Романецка прикончила наконец вторую порцию фалафеля, и в желудке у нее теперь лежал тяжелый камень. Ее пищевод горел от изжоги, сердце учащенно билось, во рту было кисло. Теперь она была согласна уйти с рынка. Внутри у нее — частично в желудке, частично в пищеводе, — как порывы ветра, клокотали газы, и она изо всех сил старалась удержать их, чтобы они не вырвались наружу или, по крайней мере, не произвели шума. Поэтому она шла очень медленно, осторожно, как будто везла на каталке больного, только что перенесшего операцию, и боялась, как бы его швы не разошлись.

— Куда теперь? — спросила она, обдав Ищеля запахом чеснока.

Ищель уже давно с бьющимся сердцем ждал этого вопроса, но, когда он наконец прозвучал, испытал такое чувство, словно Романецка с силой наступила на его истекающее кровью сердце острым каблуком.

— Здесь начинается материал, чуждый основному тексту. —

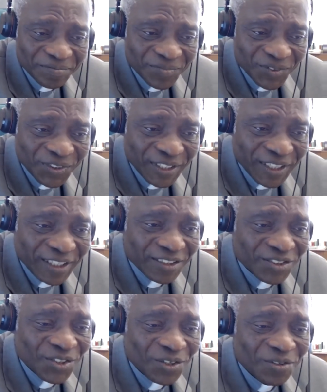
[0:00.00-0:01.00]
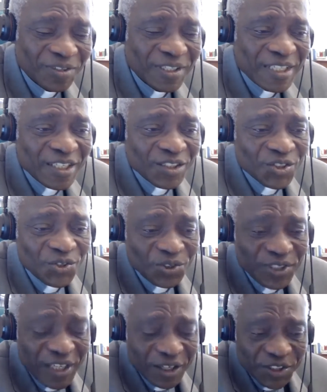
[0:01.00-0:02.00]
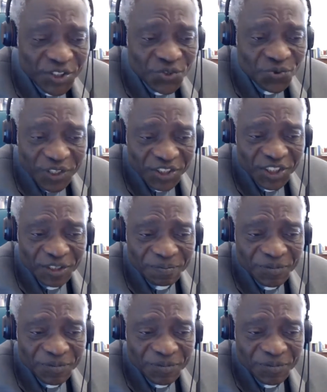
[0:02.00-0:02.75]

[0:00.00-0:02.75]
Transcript: Okay, so now stewardship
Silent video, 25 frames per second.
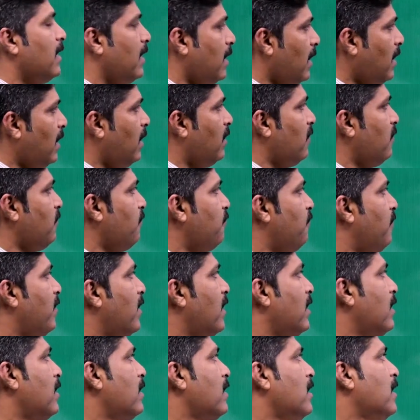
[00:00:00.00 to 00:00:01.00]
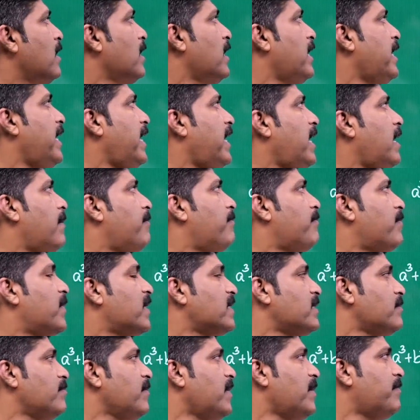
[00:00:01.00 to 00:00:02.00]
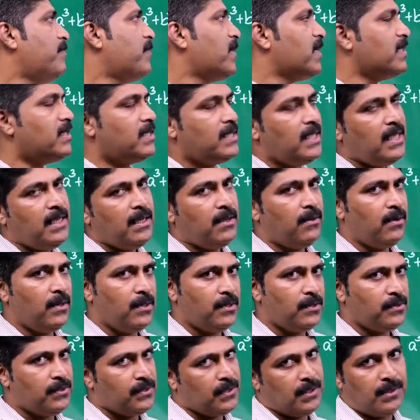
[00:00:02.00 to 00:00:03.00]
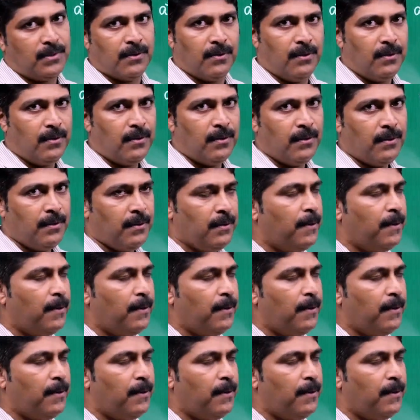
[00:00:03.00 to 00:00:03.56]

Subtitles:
If a plus b plus c equal to 0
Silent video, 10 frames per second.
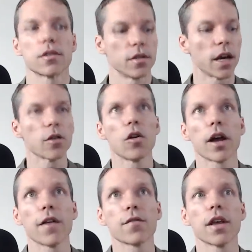Not long
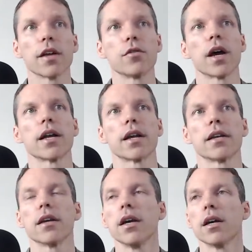after that, you had
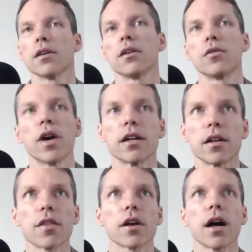
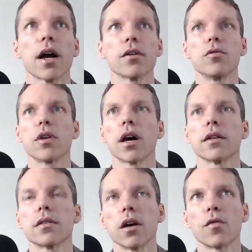another guy who
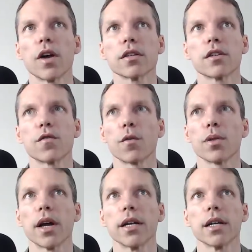got arrested for
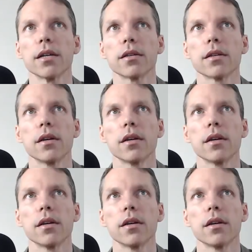planning it,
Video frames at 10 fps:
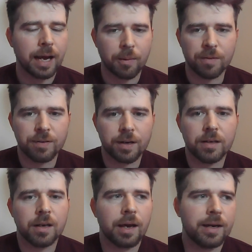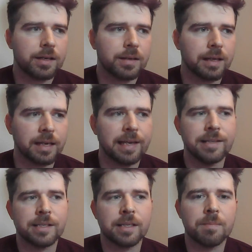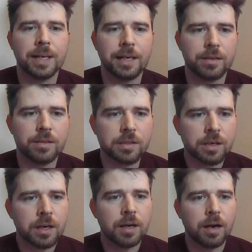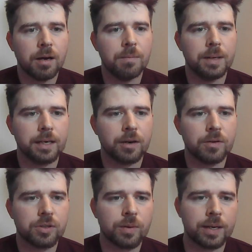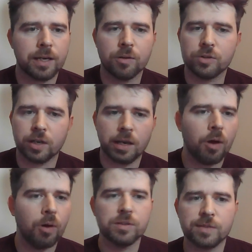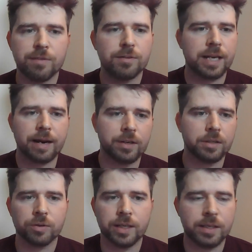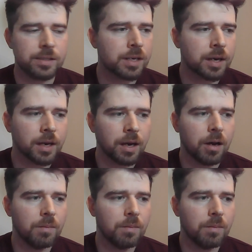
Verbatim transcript: However, like, it is in the millions. It goes to loads of different territories.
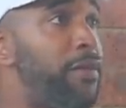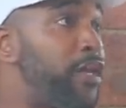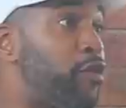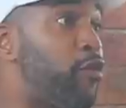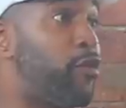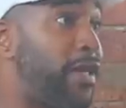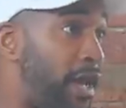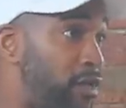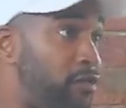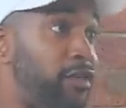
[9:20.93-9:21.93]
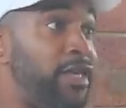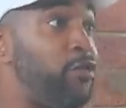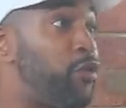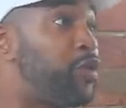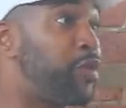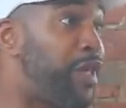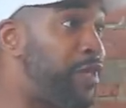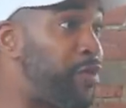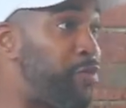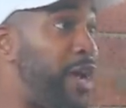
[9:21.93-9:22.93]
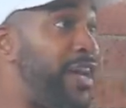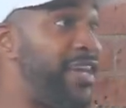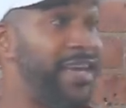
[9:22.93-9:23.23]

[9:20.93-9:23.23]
make your own calendar, eat what yeah. you kill, right?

Он несколько раз сглотнул слюну, чтобы выиграть время, взял себя в руки, чтобы было не так заметно, что его голос дрожит от ненависти, и ответил:

— Может, прогуляемся немножко? Чтобы фалафель переварился.

— Фалафель и так переварится! — чуть ли не взвизгнула Романецка.

«Ну, вот, — подумал Ищель, — наконец-то эта мерзкая сука дала мне повод обидеться. Теперь у меня есть формальная причина от нее отделаться. Все будет выглядеть так, будто инициатива расстаться исходит не от меня, а от нее самой».

Он постарался придать своему лицу обиженное выражение и ледяным тоном, понизив голос почти до баса, сказал:

— Я провожу вас домой.

От этих слов Романецка вся как-то сразу ссутулилась, плечи ее обвисли, а над переносицей обозначились две жалобные морщинки.

Неожиданно Ищелю стало ее жалко. Только излив на кого-то свою злость, мы вдруг понимаем, что перед нами всего-навсего слабое, жалкое человеческое существо, и осознаем, что наше представление об этом существе, сложившееся под влиянием гнева, было ошибочным.

Два раза в жизни мы испытываем сильное разочарование: первый раз, когда взрослеем и узнаем, что в человеке живет чудовище, а второй — когда понимаем, что чудовище это — вовсе не чудовище. Мгновенная острая жалость к Романецке вспыхнула в груди Ищеля. Как будто сердце его расширилось, вознеслось вверх на гребне высокой волны и стало на ней покачиваться. Но волна очень быстро опала, сердце Ищеля снова съежилось, рухнуло вниз, и он вновь почувствовал в своей душе неприязнь.